Okay, not all of them were elderly.
When Ian and I decided to walk down and check out the tech stores opening near Emart, there was quite a bit of commotion coming from a street corner near our complex. We heard what sounded like noribang (karaoke) and general party noise. I initially thought that it might be from a grand opening. There is a lot of pomp and circumstance for grand openings here.
But, as we walked down the street, we saw a relatively large group of older Korean people drinking and generally getting their party on.
The group. As soon as we slowed our pace, they waved us over and served us paper cups of beer. They tried fervently to give Ian soju, but he declined. It was, after all, early afternoon.
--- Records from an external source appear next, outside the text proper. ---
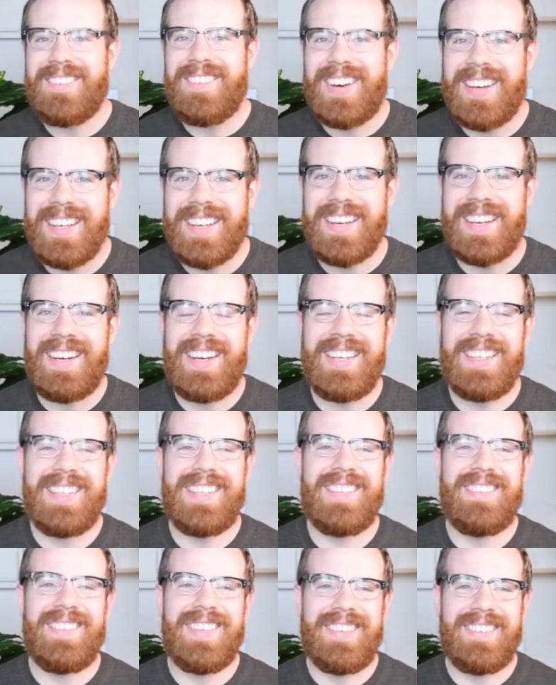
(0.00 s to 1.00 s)
money on any
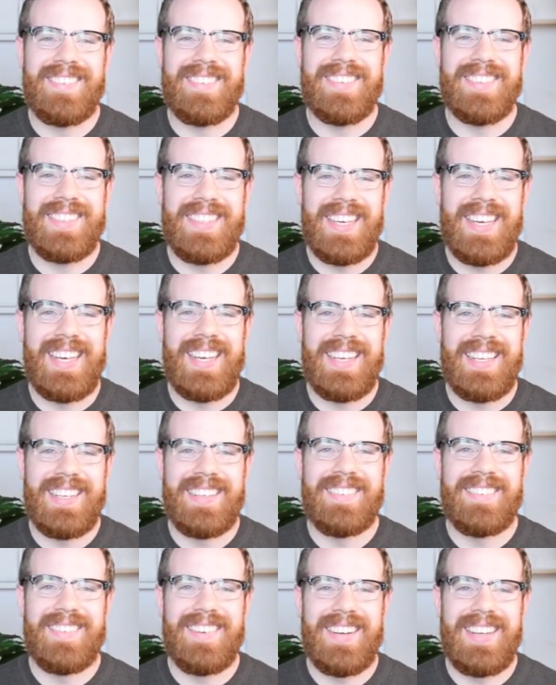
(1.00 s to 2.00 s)
individual day,
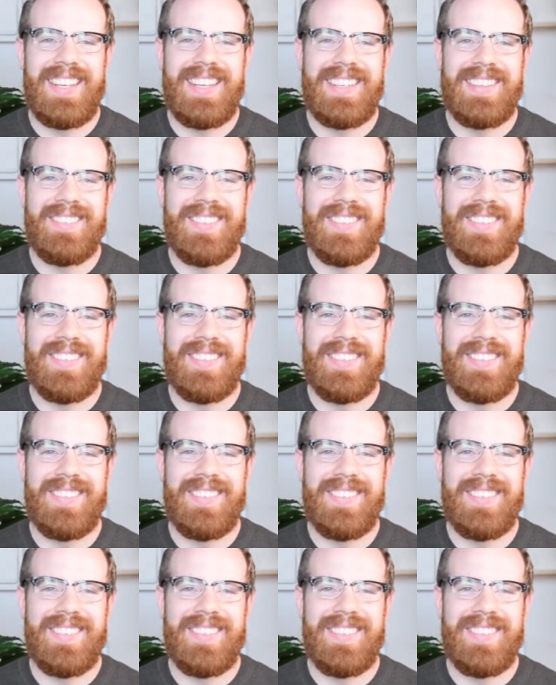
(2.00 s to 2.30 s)
right?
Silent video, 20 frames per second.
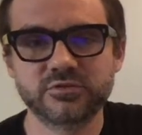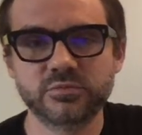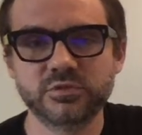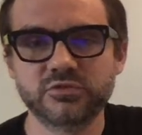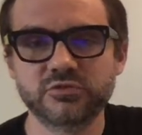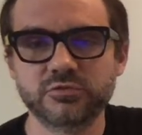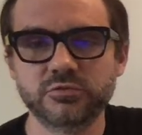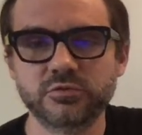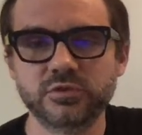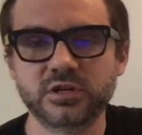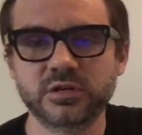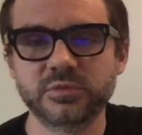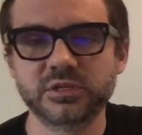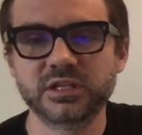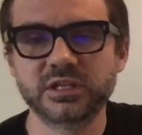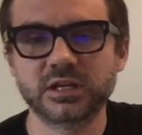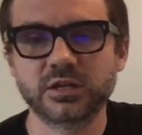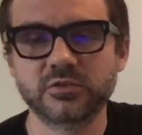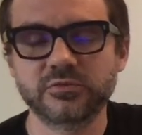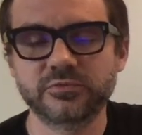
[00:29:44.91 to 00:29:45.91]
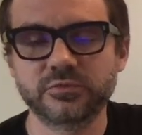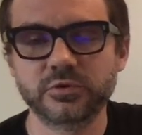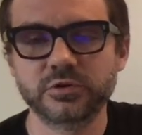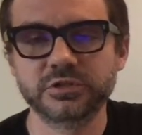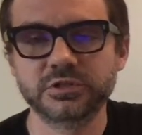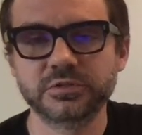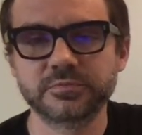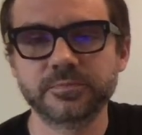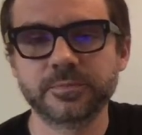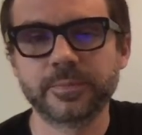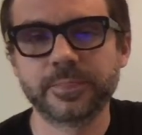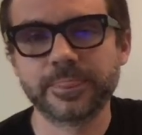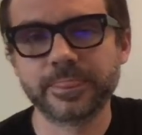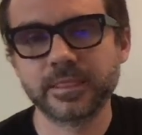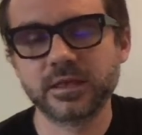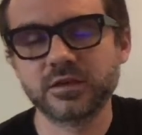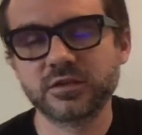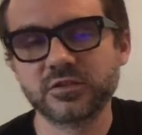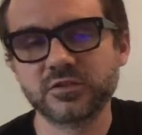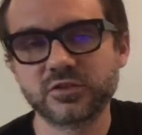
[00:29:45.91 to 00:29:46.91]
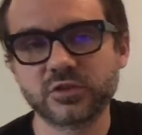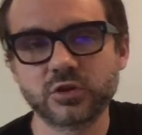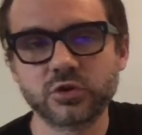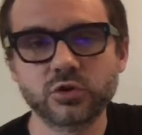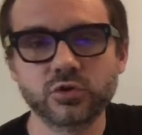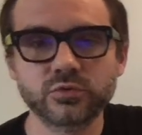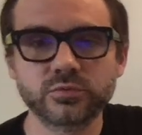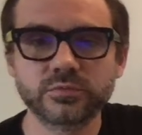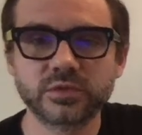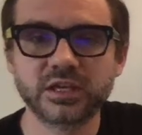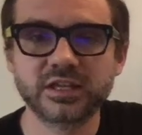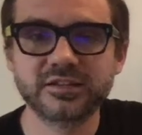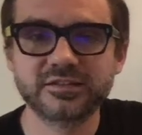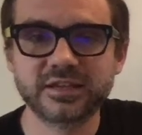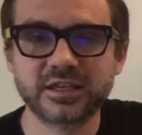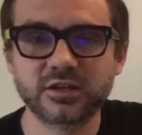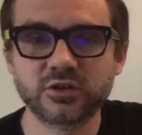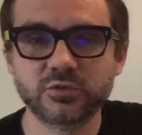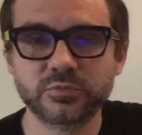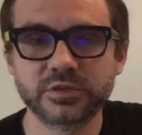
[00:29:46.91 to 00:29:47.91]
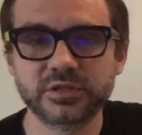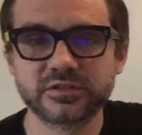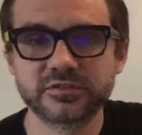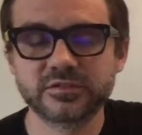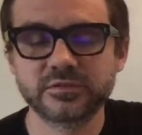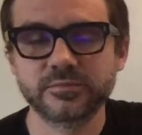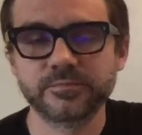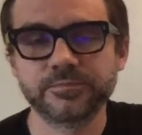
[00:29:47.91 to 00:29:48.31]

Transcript: have to be true that I'm in California. So entailment,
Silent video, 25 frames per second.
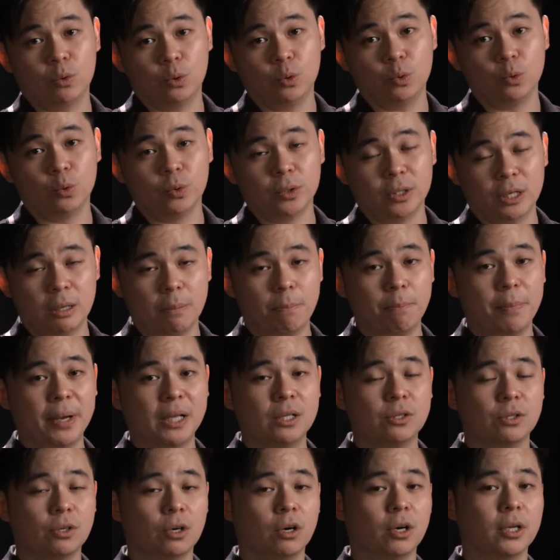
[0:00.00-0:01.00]
2,
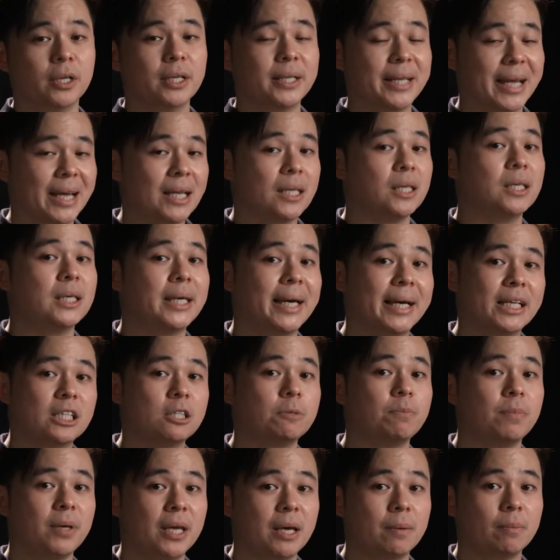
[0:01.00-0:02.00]
depends on that year
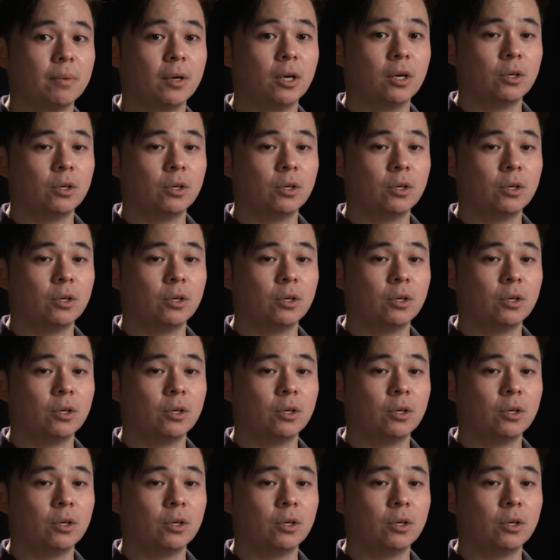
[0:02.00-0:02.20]
SPM.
As we were standing there, the woman in the apron looped her arm through mine and pulled me into their dance party. That's me in the middle with the striped sweater. I danced. You don't say no to people this happy.
Sorry, it's blurry. Our camera battery was damn near dead. A very nice man taught us how to play this game. There's a point system that depends on what side of the sticks are up when they come to rest. I did well, Ian did poorly. The man (Cheon Si-chun?) then told us he liked America because of our involvement in the Korean War and the sacrifices of our troops.
Most likely, they were celebrating tomorrow's holiday. It's Independence Movement Day, which commemorates the Korean people's decision in 1919 to fully invest themselves in gaining autonomy from Japan. We didn't need their party to start revolving around us, so we stayed about 15 or 20 minutes total, bowed and thanked everyone and continued walking to the store.
The tech stores were uninspiring, but we did find this special on Velveeta cheese and hand cream. Together at last. Is that hand cream Philadelphia brand? As in the cream cheese?